Par Mohamed Benmaazouz

Au vu de l'épisode de sécheresse que connait acutellement le Puy-de-Dôme,  la préfète Anne-Gaëlle Baudouin-Clerc a décidé de renforcer les mesures de restriction d'eau, dejà en vigueur depuis le 4 juillet. Elle place le Puy-de-Dôme en alerte renforcée pour le réseau d'eau potable. Certaines mesures peuvent cependant varier selon les départements. 
Sur l’ensemble du département, l’usage de l’eau à partir du réseau d’eau potable hors consommation courante est :

• interdite de 8h à 20h pour l’arrosage de plants, fleurs, potagers, green, jeux, espaces verts.
• interdite tout le temps pour :
  • les fontaines et jets d'eau alimentés par le réseau d'eau potable sans recyclage ;
  • le lavage des véhicules, hors des installations spécialisées équipées de recyclage d’eau, sauf pour les véhicules ayant une obligation réglementaire (véhicules sanitaires ou alimentaires) ou une obligation technique (bétonnière...) et pour les organismes liés à la sécurité ;
  •  les manœuvres des bouches/bornes incendie sauf exercices de sécurité indispensables 
  •  le nettoyage de bâtiments, hangars, locaux de stockage (en dehors de la nécessité de salubrité publique et pour raisons sanitaires) ;
  •  le remplissage des piscines individuelles, hors première mise en eau des bassins en construction,

S’ajoutent à ces mesures de restriction :

• A l’échelle des bassins de l’Allier, de la Dore, de la Sioule, de l’Alagnon, de la Dordogne et de l’Ance qui sont en niveau d’alerte avec de 10h à 18h :
  •  l’interdiction des prélèvements dans le milieu naturel,
  •  l’interdiction de remplissage des plans d’eau,
  •  la mise en place de dispositions pour les Installations classées pour la protection de l'environnement (ICPE).

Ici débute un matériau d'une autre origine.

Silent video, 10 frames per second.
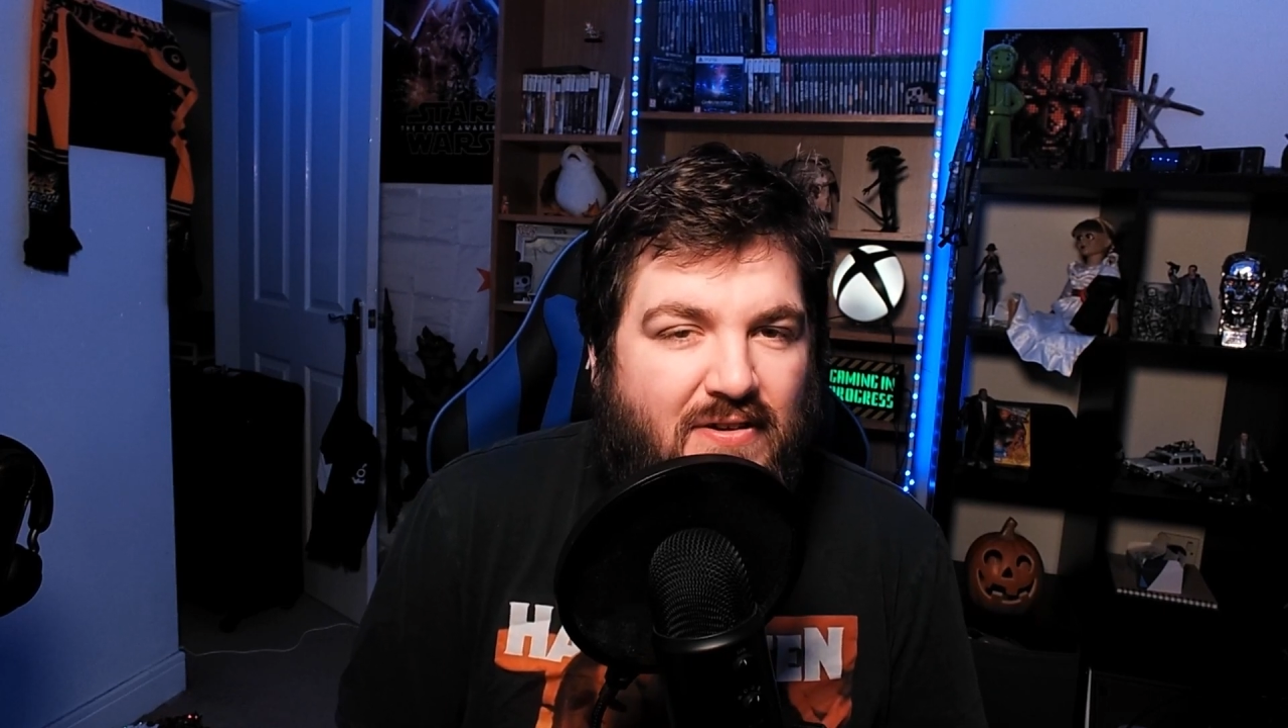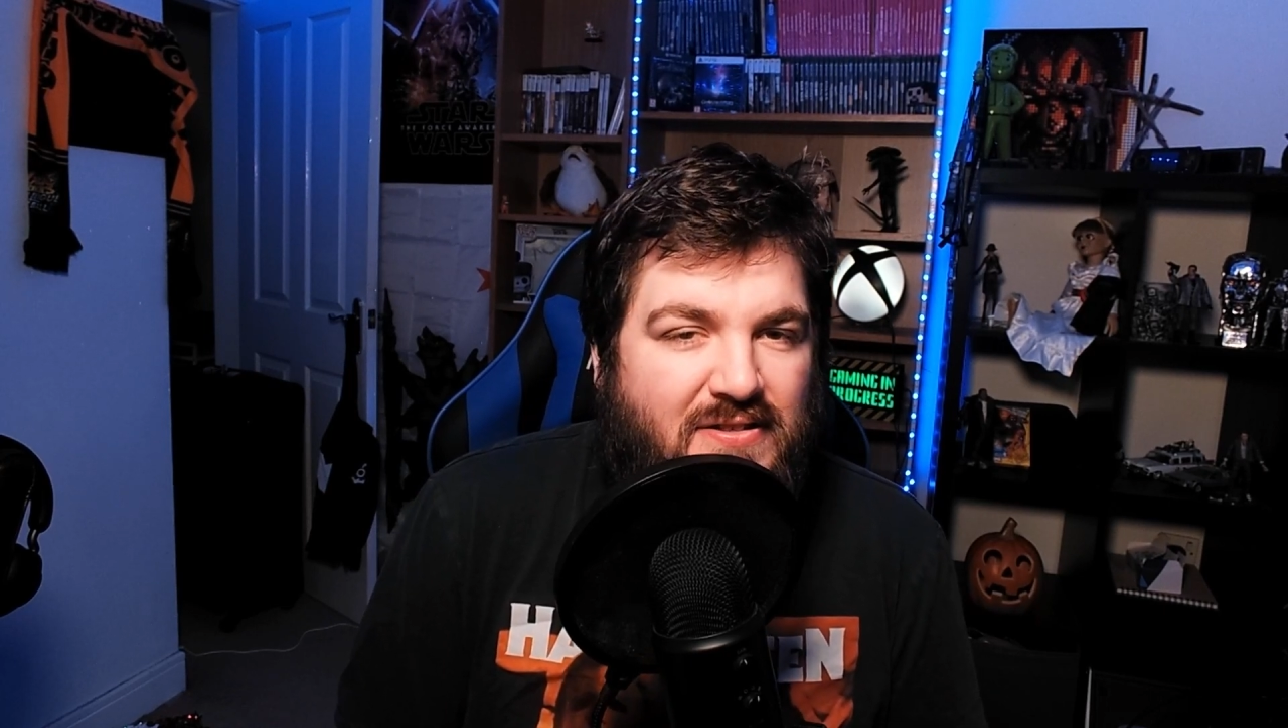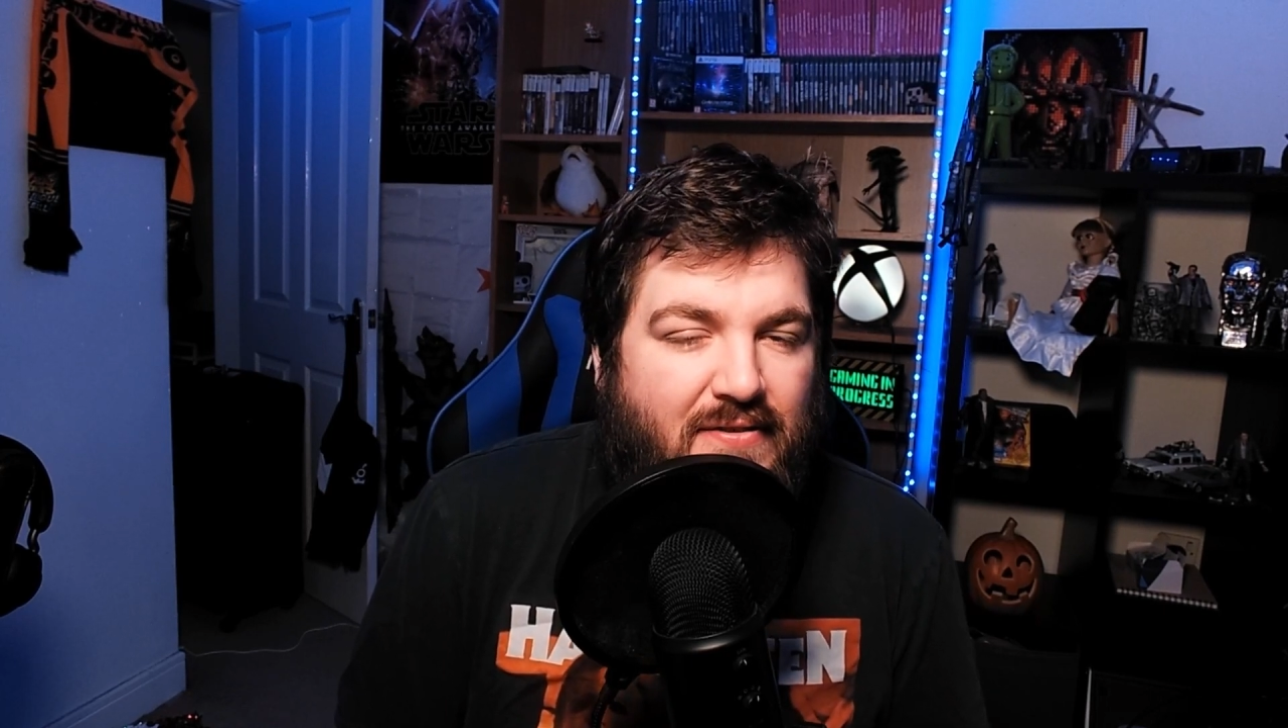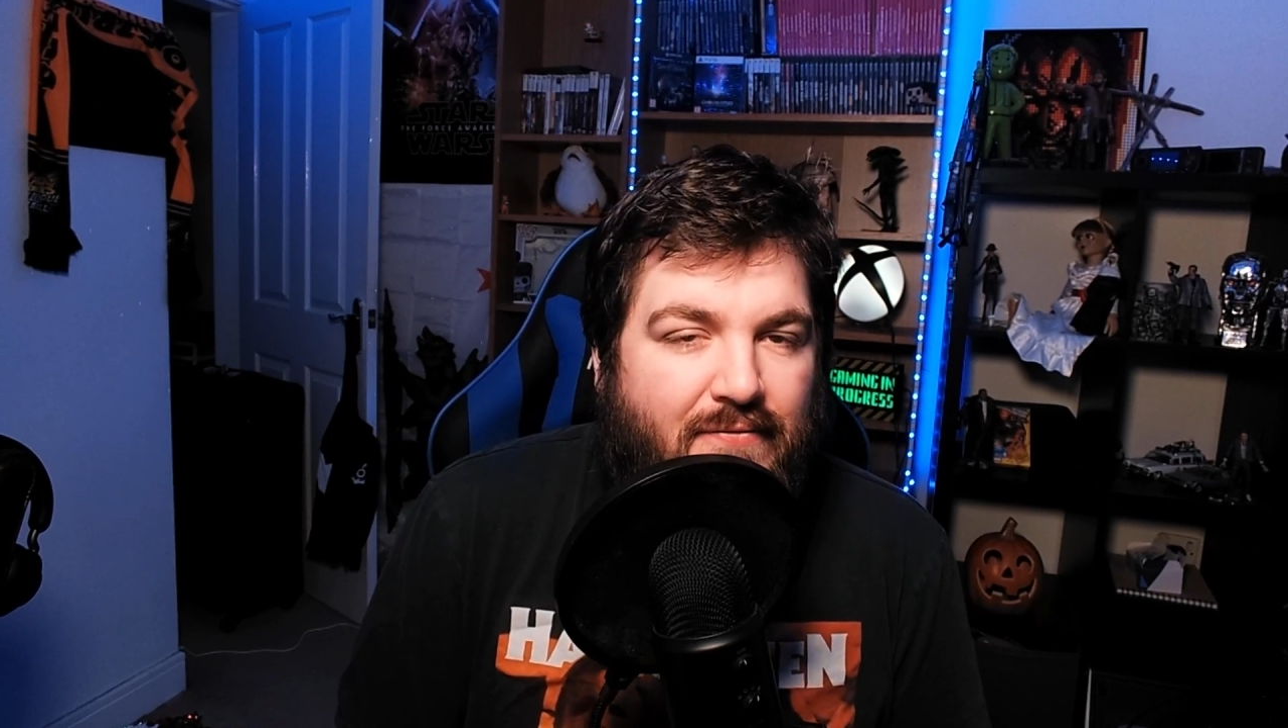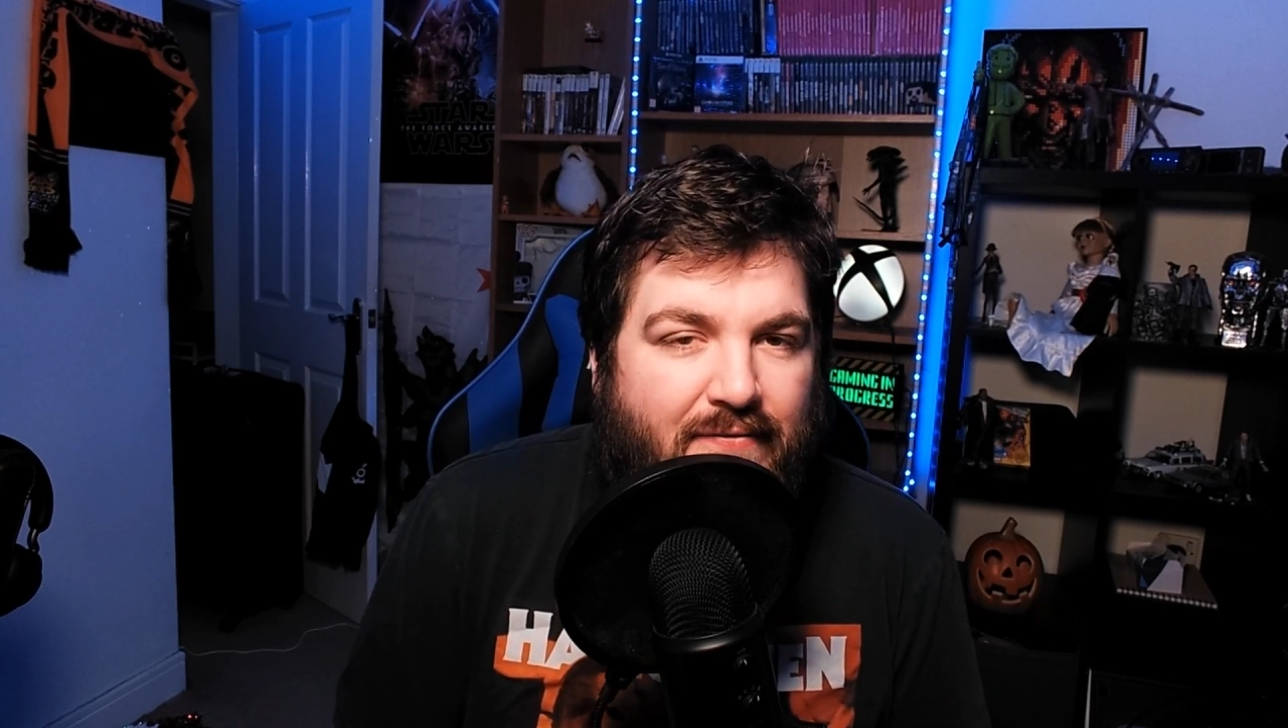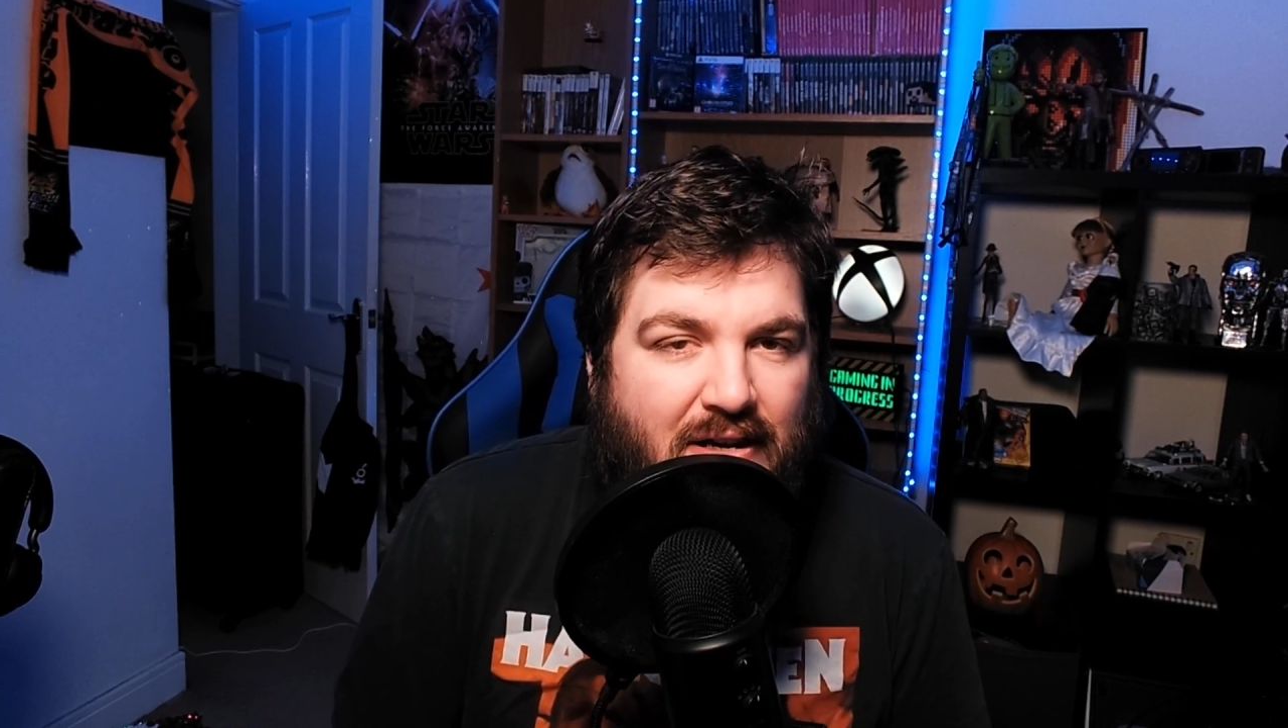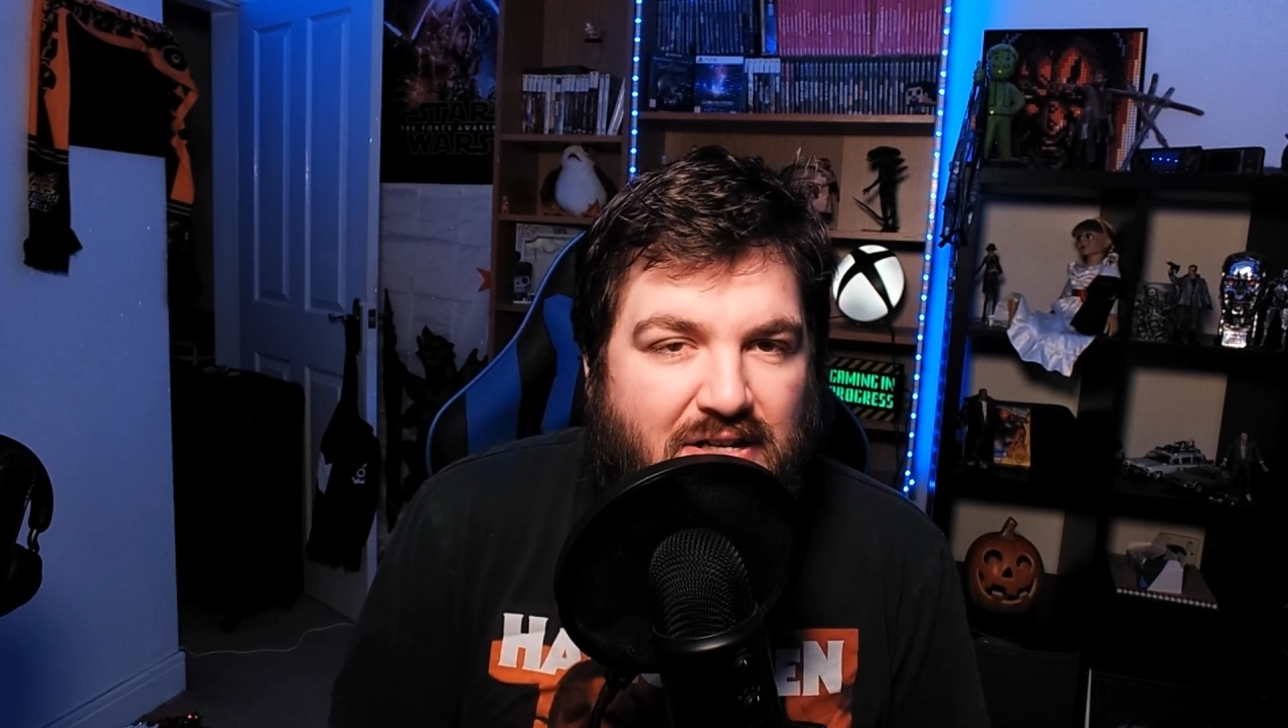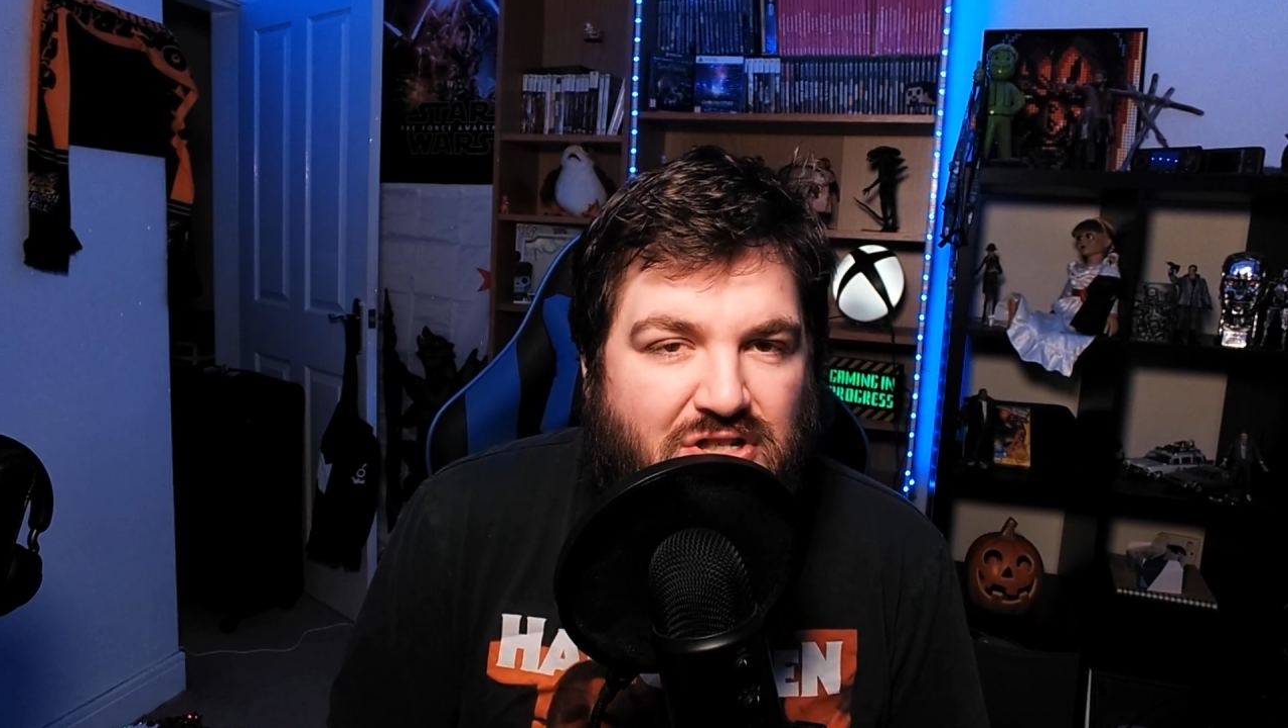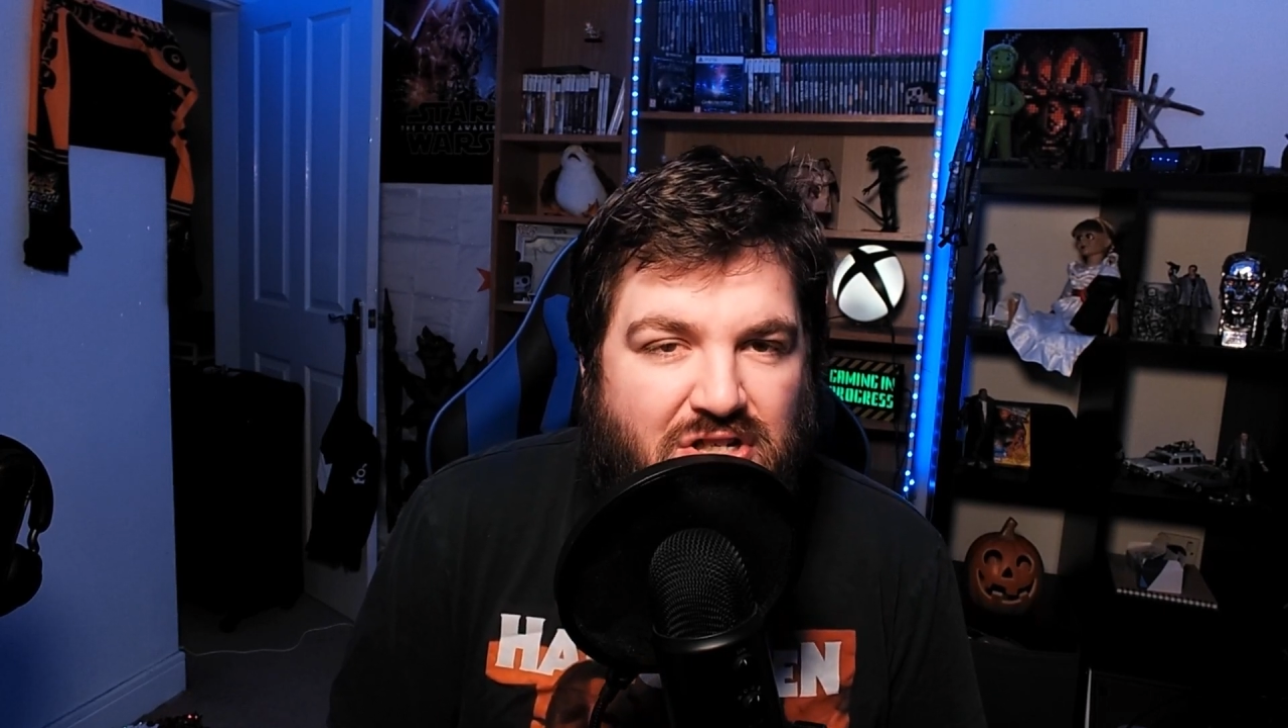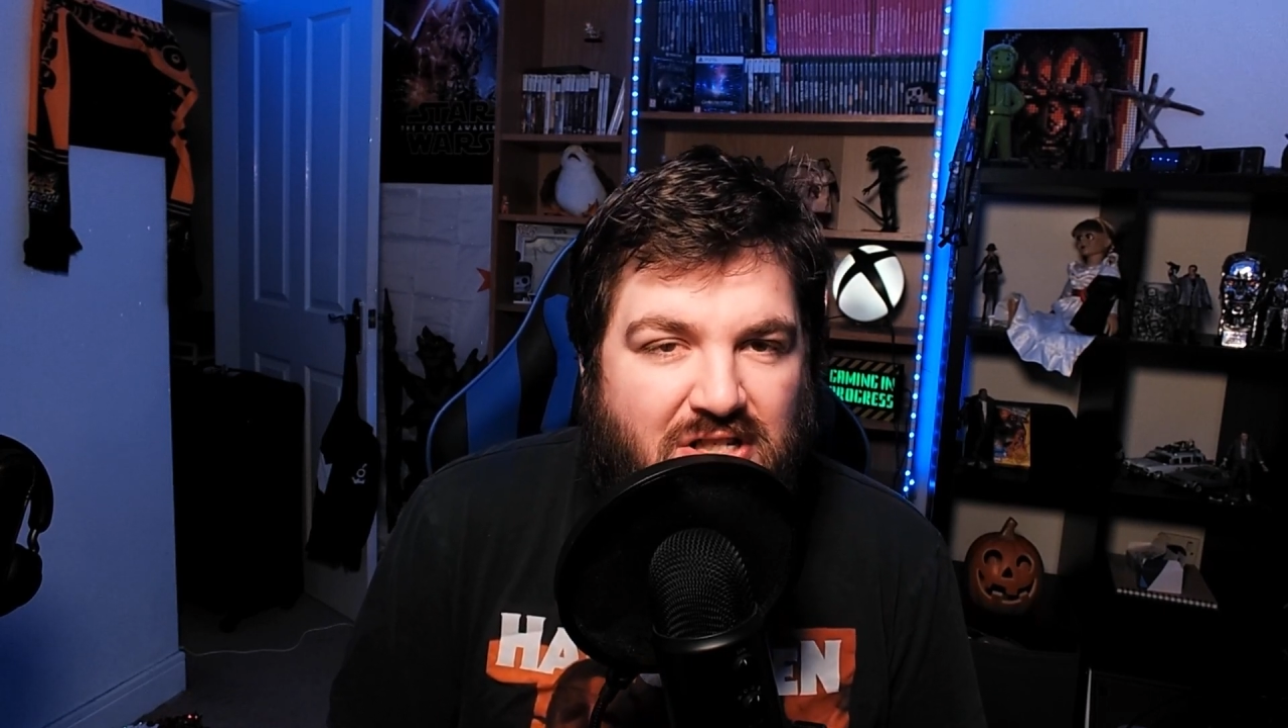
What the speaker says: Resident Evil Village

• A l’échelle du bassin du Cher amont : en niveau « crise » avec :
  •  interdiction de tous les prélèvements à l’exception de ceux répondant aux exigences de santé, de salubrité publique, de sécurité civile et d’alimentation en eau potable de la population.
  • interdiction d’utiliser l’eau potable pour d’autres usages que l’alimentation en eau potable de la population, la santé, la salubrité publique et la sécurité civile. 
Vous pouvez retrouver la listes des communes concernées par les restrictions de prélèvements ICI.
 

Les niveaux des nappes atteignent des records jamais connus

Nappes phréatiques historiquement basses, baisse du débit des cours d'eau et diminution de la ressource en eau potable : autant de raisons qui ont conduit à un renforcement des mesures de restriction de l'usage de l'eau.

Les débits des principaux cours d’eau et des affluents ont drastiquement chuté :

l’Allier, la Sioule, la Dore, l’Alagnon sont passés au-dessous de leurs débits d’alerte. Le Cher amont est passé largement au-dessous du débit de crise. La Morge, le Jauron, l’Eau Mère, le Sioulet, l’Ailloux, le Sioulet, la Morge, la Couzes d’Ardes, le Bedat et l’Ambène ont atteint leur débit réservé (débit minimal à préserver).
Par ailleurs, certaines zones du département drainées par les petits cours d’eau proches des sources sont assecs ou avec un écoulement faible.

Nappes phréatiques:

Les niveaux des nappes sont bas, voire très bas en raison d’un faible taux de recharge à l’automne et en début d’hiver. À certains endroits, notamment dans la Chaîne des Puys, les niveaux des nappes atteignent des records jamais connus. L’Agence régionale de santé suit attentivement l’évolution de la situation pour pouvoir apporter des solutions aux collectivités qui pourraient être impactées par la diminution de la ressource en eau potable. À ce jour 5 communes ont fait des demandes d’autorisations temporaires d’utilisation de ressources de secours : Pionsat, Picherande, Lachaux, Chateldon et Charensat.